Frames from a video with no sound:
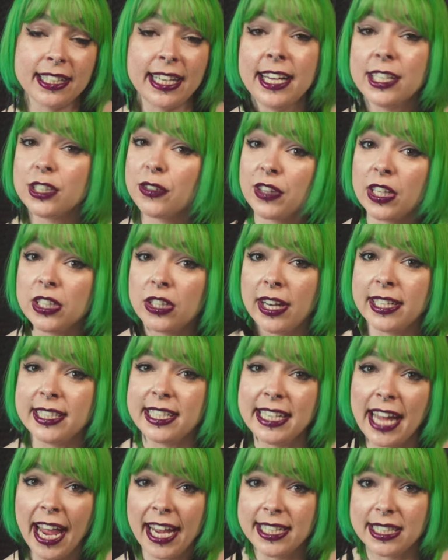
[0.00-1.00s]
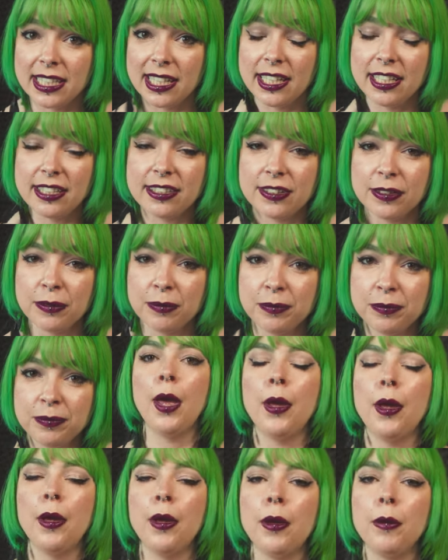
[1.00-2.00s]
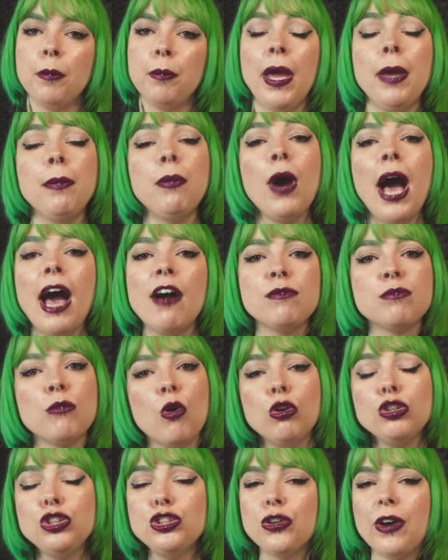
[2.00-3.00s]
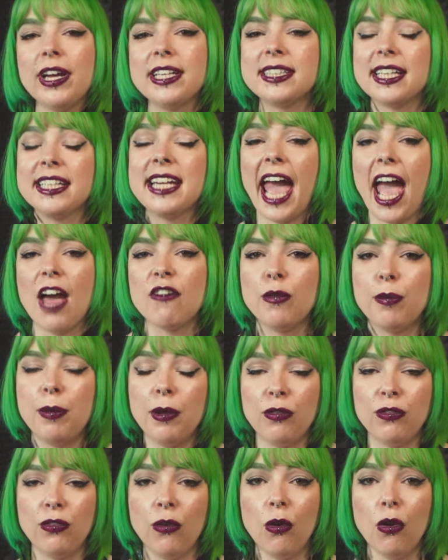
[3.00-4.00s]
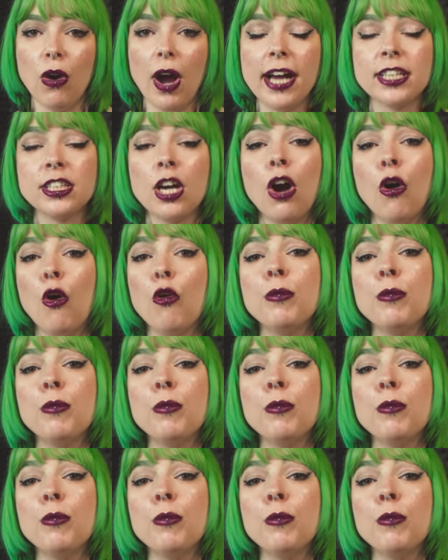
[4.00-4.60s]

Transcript: techniques of the 1980s. People have more choice than ever before and are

--------------------------------

Task brief
Restate all of the material word for word, leaving every picture out.

Response to the task
Frames from a video with no sound:
[0.00-1.00s]
[1.00-2.00s]
[2.00-3.00s]
[3.00-4.00s]
[4.00-4.60s]

Transcript: techniques of the 1980s. People have more choice than ever before and are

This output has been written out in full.